(DATA SHOWN)

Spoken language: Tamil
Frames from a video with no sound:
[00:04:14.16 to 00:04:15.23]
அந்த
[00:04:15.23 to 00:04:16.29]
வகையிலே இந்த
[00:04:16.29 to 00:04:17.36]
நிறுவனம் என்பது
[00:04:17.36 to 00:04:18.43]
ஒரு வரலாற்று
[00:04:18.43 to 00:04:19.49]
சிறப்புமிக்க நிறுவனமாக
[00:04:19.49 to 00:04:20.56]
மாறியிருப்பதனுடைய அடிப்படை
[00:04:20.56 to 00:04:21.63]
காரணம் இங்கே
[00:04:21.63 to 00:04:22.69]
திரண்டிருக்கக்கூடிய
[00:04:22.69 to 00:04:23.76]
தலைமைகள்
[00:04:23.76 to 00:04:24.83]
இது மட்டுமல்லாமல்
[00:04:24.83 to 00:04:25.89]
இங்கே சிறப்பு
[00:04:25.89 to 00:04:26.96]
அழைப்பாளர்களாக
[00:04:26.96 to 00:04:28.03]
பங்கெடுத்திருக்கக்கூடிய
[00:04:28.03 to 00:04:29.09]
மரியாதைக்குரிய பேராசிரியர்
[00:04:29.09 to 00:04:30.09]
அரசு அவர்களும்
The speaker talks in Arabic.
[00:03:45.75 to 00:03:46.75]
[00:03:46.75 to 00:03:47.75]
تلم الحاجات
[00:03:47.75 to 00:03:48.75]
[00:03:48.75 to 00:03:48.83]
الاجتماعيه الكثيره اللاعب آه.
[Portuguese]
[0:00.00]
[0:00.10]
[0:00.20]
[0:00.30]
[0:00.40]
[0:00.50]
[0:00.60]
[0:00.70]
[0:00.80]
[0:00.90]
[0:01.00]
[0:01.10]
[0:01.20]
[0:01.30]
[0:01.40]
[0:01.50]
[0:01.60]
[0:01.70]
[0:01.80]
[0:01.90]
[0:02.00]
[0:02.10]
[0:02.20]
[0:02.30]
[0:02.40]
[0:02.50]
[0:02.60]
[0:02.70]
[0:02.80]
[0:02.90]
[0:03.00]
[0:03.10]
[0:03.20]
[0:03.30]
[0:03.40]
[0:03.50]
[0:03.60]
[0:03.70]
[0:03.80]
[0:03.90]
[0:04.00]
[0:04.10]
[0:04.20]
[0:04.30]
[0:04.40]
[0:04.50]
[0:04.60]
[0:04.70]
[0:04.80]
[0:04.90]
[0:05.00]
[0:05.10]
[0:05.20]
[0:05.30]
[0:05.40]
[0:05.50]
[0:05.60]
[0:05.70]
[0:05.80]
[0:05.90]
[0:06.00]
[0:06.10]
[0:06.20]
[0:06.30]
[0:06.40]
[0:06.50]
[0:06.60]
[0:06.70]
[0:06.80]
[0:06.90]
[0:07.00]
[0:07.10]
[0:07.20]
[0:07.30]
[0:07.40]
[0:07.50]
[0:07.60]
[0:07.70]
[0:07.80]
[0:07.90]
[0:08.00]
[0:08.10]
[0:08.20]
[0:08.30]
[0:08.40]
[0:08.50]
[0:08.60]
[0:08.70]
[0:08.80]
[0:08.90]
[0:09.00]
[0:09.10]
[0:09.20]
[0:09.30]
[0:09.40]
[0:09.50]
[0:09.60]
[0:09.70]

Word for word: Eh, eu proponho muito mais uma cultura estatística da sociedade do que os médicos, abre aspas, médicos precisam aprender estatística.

(End DATA SHOWN)

### PROBLEM STATEMENT
Make sure every record is repeated exactly.

### SOLUTION TO THE PROBLEM
Spoken language: Tamil
Frames from a video with no sound:
[00:04:14.16 to 00:04:15.23]
அந்த
[00:04:15.23 to 00:04:16.29]
வகையிலே இந்த
[00:04:16.29 to 00:04:17.36]
நிறுவனம் என்பது
[00:04:17.36 to 00:04:18.43]
ஒரு வரலாற்று
[00:04:18.43 to 00:04:19.49]
சிறப்புமிக்க நிறுவனமாக
[00:04:19.49 to 00:04:20.56]
மாறியிருப்பதனுடைய அடிப்படை
[00:04:20.56 to 00:04:21.63]
காரணம் இங்கே
[00:04:21.63 to 00:04:22.69]
திரண்டிருக்கக்கூடிய
[00:04:22.69 to 00:04:23.76]
தலைமைகள்
[00:04:23.76 to 00:04:24.83]
இது மட்டுமல்லாமல்
[00:04:24.83 to 00:04:25.89]
இங்கே சிறப்பு
[00:04:25.89 to 00:04:26.96]
அழைப்பாளர்களாக
[00:04:26.96 to 00:04:28.03]
பங்கெடுத்திருக்கக்கூடிய
[00:04:28.03 to 00:04:29.09]
மரியாதைக்குரிய பேராசிரியர்
[00:04:29.09 to 00:04:30.09]
அரசு அவர்களும்
The speaker talks in Arabic.
[00:03:45.75 to 00:03:46.75]
[00:03:46.75 to 00:03:47.75]
تلم الحاجات
[00:03:47.75 to 00:03:48.75]
[00:03:48.75 to 00:03:48.83]
الاجتماعيه الكثيره اللاعب آه.
[Portuguese]
[0:00.00]
[0:00.10]
[0:00.20]
[0:00.30]
[0:00.40]
[0:00.50]
[0:00.60]
[0:00.70]
[0:00.80]
[0:00.90]
[0:01.00]
[0:01.10]
[0:01.20]
[0:01.30]
[0:01.40]
[0:01.50]
[0:01.60]
[0:01.70]
[0:01.80]
[0:01.90]
[0:02.00]
[0:02.10]
[0:02.20]
[0:02.30]
[0:02.40]
[0:02.50]
[0:02.60]
[0:02.70]
[0:02.80]
[0:02.90]
[0:03.00]
[0:03.10]
[0:03.20]
[0:03.30]
[0:03.40]
[0:03.50]
[0:03.60]
[0:03.70]
[0:03.80]
[0:03.90]
[0:04.00]
[0:04.10]
[0:04.20]
[0:04.30]
[0:04.40]
[0:04.50]
[0:04.60]
[0:04.70]
[0:04.80]
[0:04.90]
[0:05.00]
[0:05.10]
[0:05.20]
[0:05.30]
[0:05.40]
[0:05.50]
[0:05.60]
[0:05.70]
[0:05.80]
[0:05.90]
[0:06.00]
[0:06.10]
[0:06.20]
[0:06.30]
[0:06.40]
[0:06.50]
[0:06.60]
[0:06.70]
[0:06.80]
[0:06.90]
[0:07.00]
[0:07.10]
[0:07.20]
[0:07.30]
[0:07.40]
[0:07.50]
[0:07.60]
[0:07.70]
[0:07.80]
[0:07.90]
[0:08.00]
[0:08.10]
[0:08.20]
[0:08.30]
[0:08.40]
[0:08.50]
[0:08.60]
[0:08.70]
[0:08.80]
[0:08.90]
[0:09.00]
[0:09.10]
[0:09.20]
[0:09.30]
[0:09.40]
[0:09.50]
[0:09.60]
[0:09.70]

Word for word: Eh, eu proponho muito mais uma cultura estatística da sociedade do que os médicos, abre aspas, médicos precisam aprender estatística.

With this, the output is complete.